Data are made available to the Indian Ocean Centre via the global UOT archives (NOAA's National Oceanographic Data Centre [NODC] in the U.S., the Marine Environmental Data Service [MEDS] in Canada, and the Global Thermal Salinity Data Centre in France). This is achieved under the Global Temperature Salinity Profile Project (GTSPP), which is a joint project of the Integrated Global Ocean Services System (IGOSS) and the Intergovernmental Oceanographic Data Exchange (IODE).

The WOCE UOT/DACs also operate as Regional Science Centres within GTSPP.

Data are classified into two data streams:  Real-Time and Delayed Mode.

• Real Time data are data transmitted (usually via satellite) in real-time by the reporting platforms; they are usually of lower resolution and quality.
• Delayed Mode data are the full-resolution data collected from the platform after the event; they are usually of higher quality and accordingly more useful in scientific research.

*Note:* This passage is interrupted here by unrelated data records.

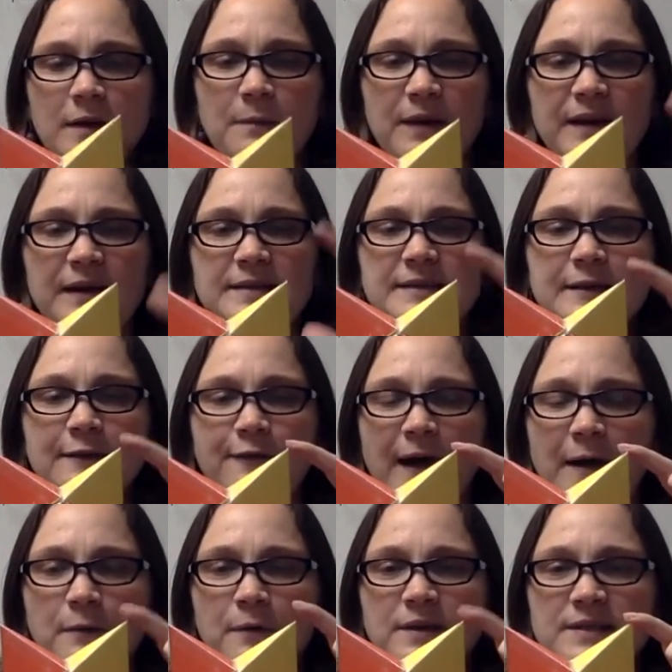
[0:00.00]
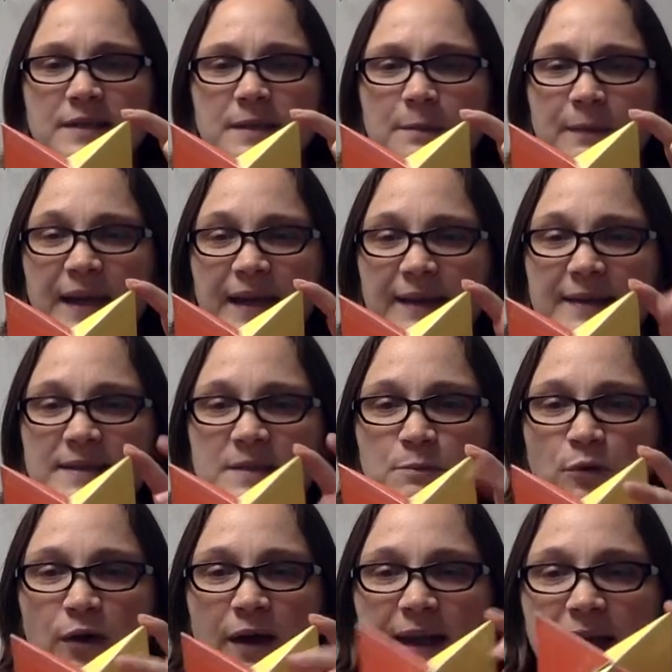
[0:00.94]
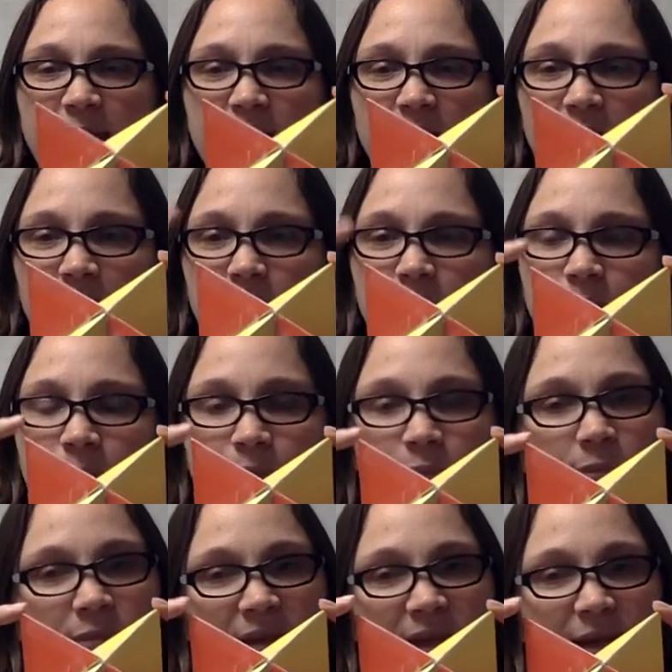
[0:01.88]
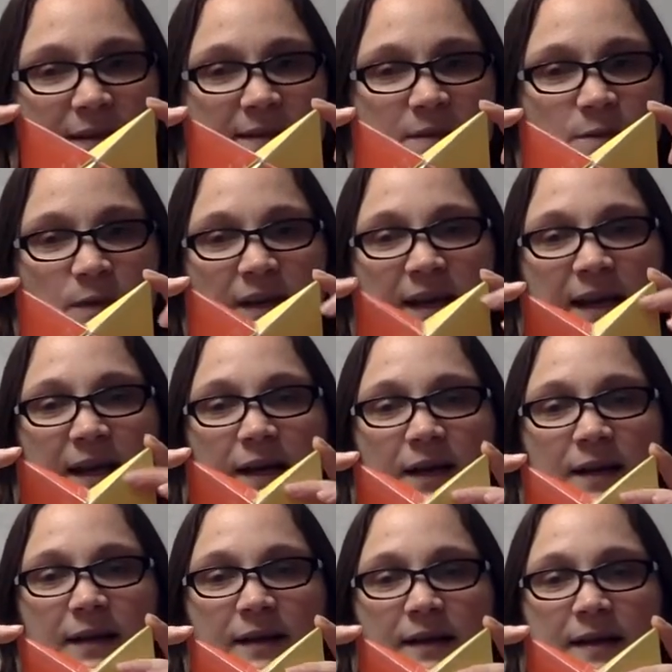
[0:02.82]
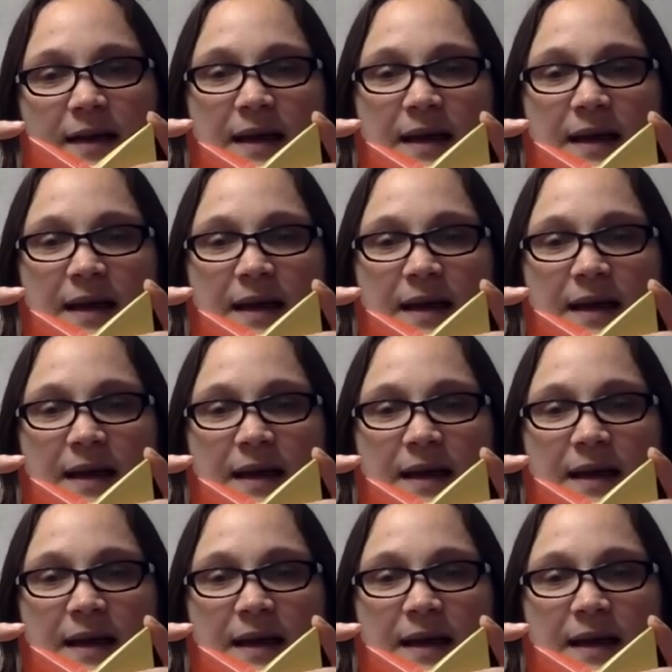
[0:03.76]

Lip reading: because if I were to pick this point here and this one here,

The Delayed Mode data, when submitted by the data collection agencies, replaces the Real Time data in the global archives.
 
Both data streams undergo preliminary QC by the data collection agencies and national/international data centres before submission to the regional UOT/DACs. After sufficient  high resolution data have replaced Real Time data(ideally 75-85%), they are forwarded to the UOT/DACs for QC. Unfortunately, replacement can sometimes take several years after actual data collection, and sometimes the Delayed Mode data are never submitted.

After scientific QC at the UOT/DACs, the data is returned to the main global archive (NODC) for distribution to the community (including via the WOCE CD ROM Data Sets).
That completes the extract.